When asked about the possibility of ISIL preparing for more attacks, especially considering the recent San Bernardino shooting, Mr Cordiner said that those responsible for the San Bernardino shootings were quite possibly self-radicalized, having been influenced by ISIL and their attacks on Paris. Mr. C’s opinion was that, “ I would say we would have to absolutely expect that we will see more, and because of the nature of the lack of ties to the Islamic state [because of self-radicalization], makes it almost impossible to try.” Mr. Cordiner’s most insightful opinions were expressed when he was questioned about how he feels the United States should deal with the issue of the Islamic State. Mr. C stated that the true target of ISIL is not the United States, but rather Saudi Arabia. This is because in ISIL’s attempt to have a Caliphate, it must have control of both Mecca and Medina. The problem is that many private citizens in Saudi Arabia, Qatar, and possibly even Turkey have been helping to fund ISIL. So how is the US going to deal with ISIL? “Well, you can of course form a de facto Christian Coalition, I guess you could say, with Europeans, the Russians, United States,” said Mr. C. The first task of this Christian Coalition fighting in the Islamic Middle East, would be to end the Syrian Civil War. Mr. C continues, saying, “That means the United States needs to stop supporting these quote unquote moderate muslims militias, because we spent, what was it, four to five hundred million dollars and we train four [militiamen]…That means you need to allow Russia to properly support Assad. You need to start defunding these militias. And you have to find some middle ground, where Assad can say they can have some degree of more rights.”

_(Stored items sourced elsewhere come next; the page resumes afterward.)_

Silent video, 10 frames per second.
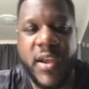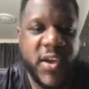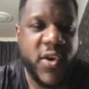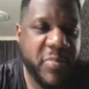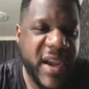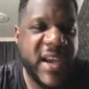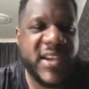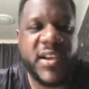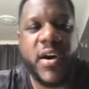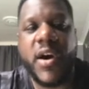your
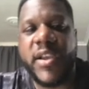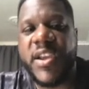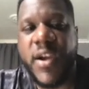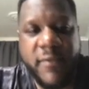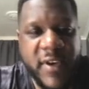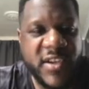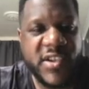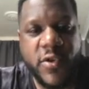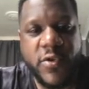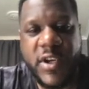PIGS are the governance
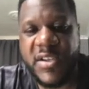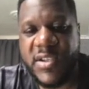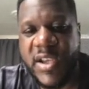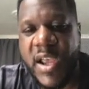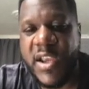tokens.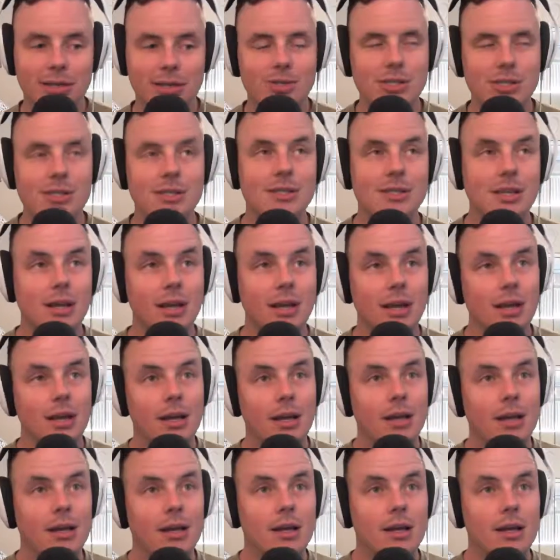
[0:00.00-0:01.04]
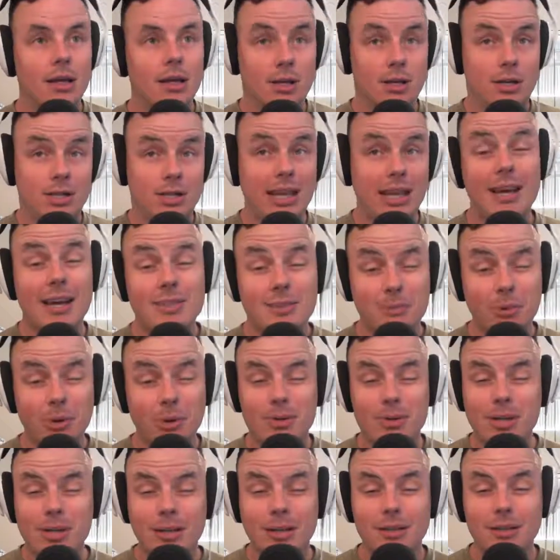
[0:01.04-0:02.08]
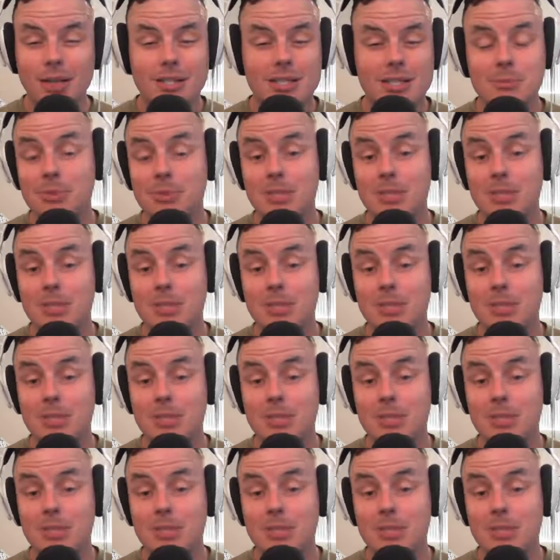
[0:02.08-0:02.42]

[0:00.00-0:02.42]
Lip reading: she has her motorcycle license,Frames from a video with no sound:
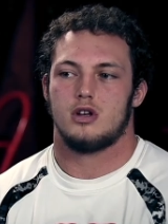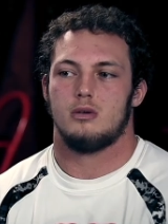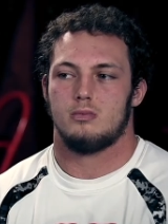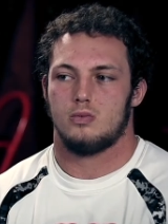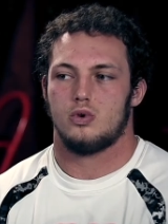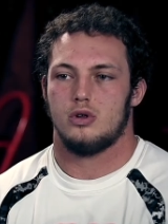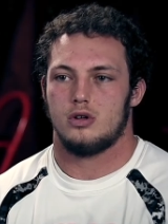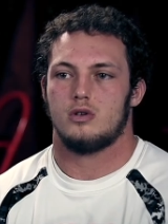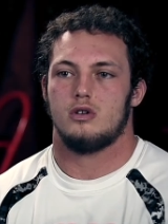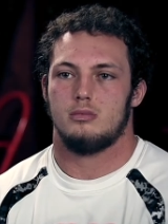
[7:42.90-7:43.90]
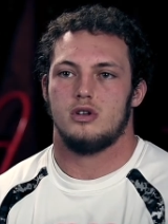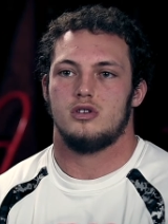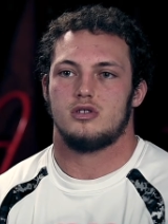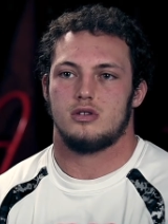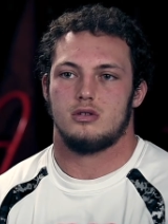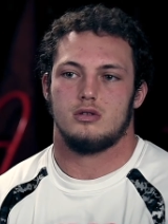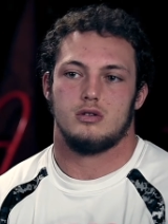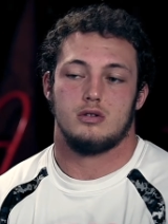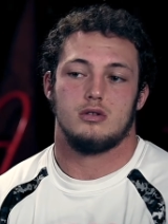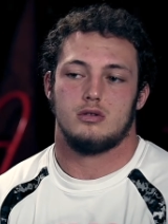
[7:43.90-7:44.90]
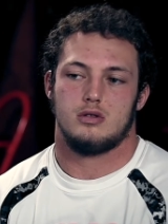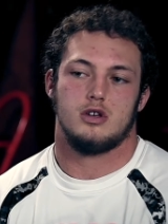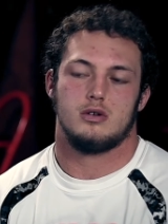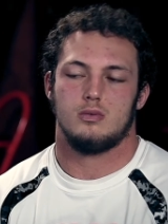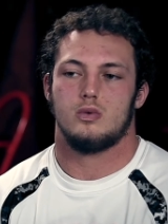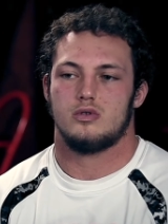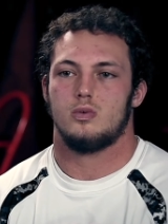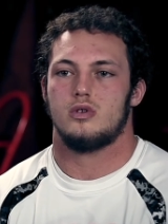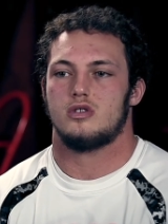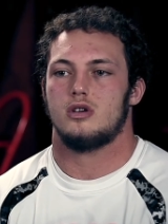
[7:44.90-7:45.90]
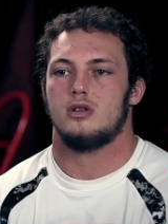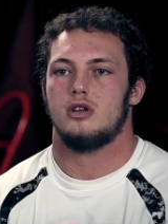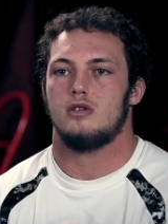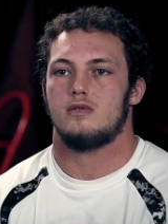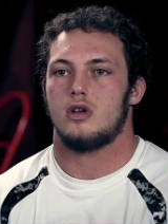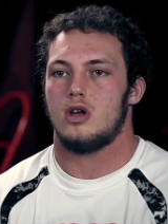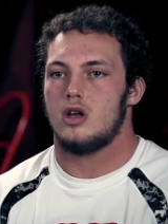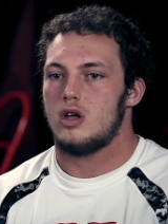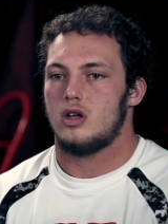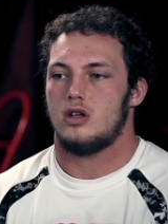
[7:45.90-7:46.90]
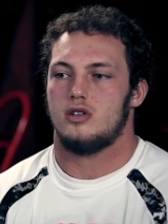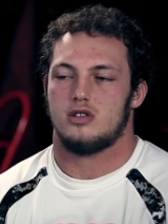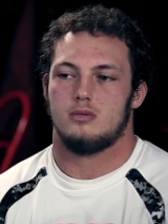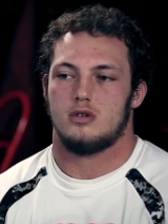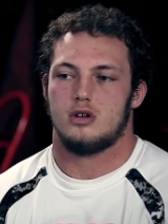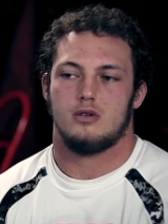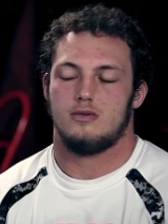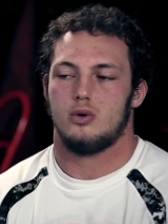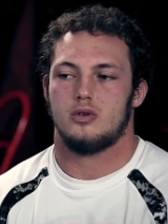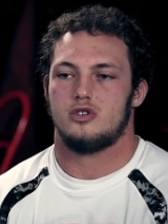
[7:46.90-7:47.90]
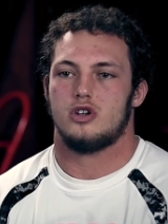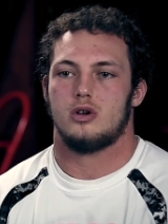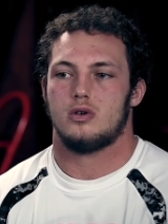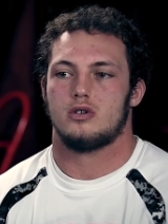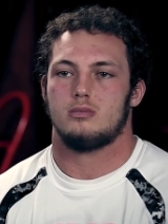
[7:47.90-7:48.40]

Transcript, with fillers: I'm really gonna miss, like once once I leave, and something I've always cherished.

With the conclusion of the Syrian Civil War and the restoration of Assad to power in order to deal with ISIL in Syria, now it is necessary to fix the Iraqi side of this whole mess, where you have a large number of disaffected Sunnis who turned against al-Maliki as Prime Minister of Iraq. “You now have a large number of Shia militias operating in Iraq,” continues Mr. C, “Under the behest of Iran and you have the I.R.C.G., the Iranian Republican Guard Corps operating. So this is all going on, the Islamic state is tucked right in the middle of a proxy war going on between Iran and Saudi Arabia.” This proxy war centers around oil, especially considering that Iran will soon be able to sell its oil on the open markets again. Saudi Arabia and Iran must now find some way to end their proxy war, while maintaining an equal footing with what they started with, allow the Shia militias to handle ISIS in the western parts of Iraq, and allow the Kurds to retake Mosul as best they can, which would in a perfect world restore some form of order to the Middle East. Mr. Cordiner concluded his interview by stating that the fact of the matter is, that when dealing with ISIL, “There’s no easy answer. There’s no easy solution; anyone who says just go in and start bombing has no understanding of the situation and bombings not really going to solve anything because you can’t kill everyone.”

The attacks were the deadliest on France since World War II, and the deadliest in the European Union since the Madrid train bombings in 2004. France had been on high alert since the January 2015 attacks in Paris that killed 17 people, including civilians and police officers. These attacks in Paris highlight the volatility between the relations of the Islamic State and the rest of the world. It is essential that the United States and the rest of the world tread carefully as they deal with the complexities that arise from a situation like this.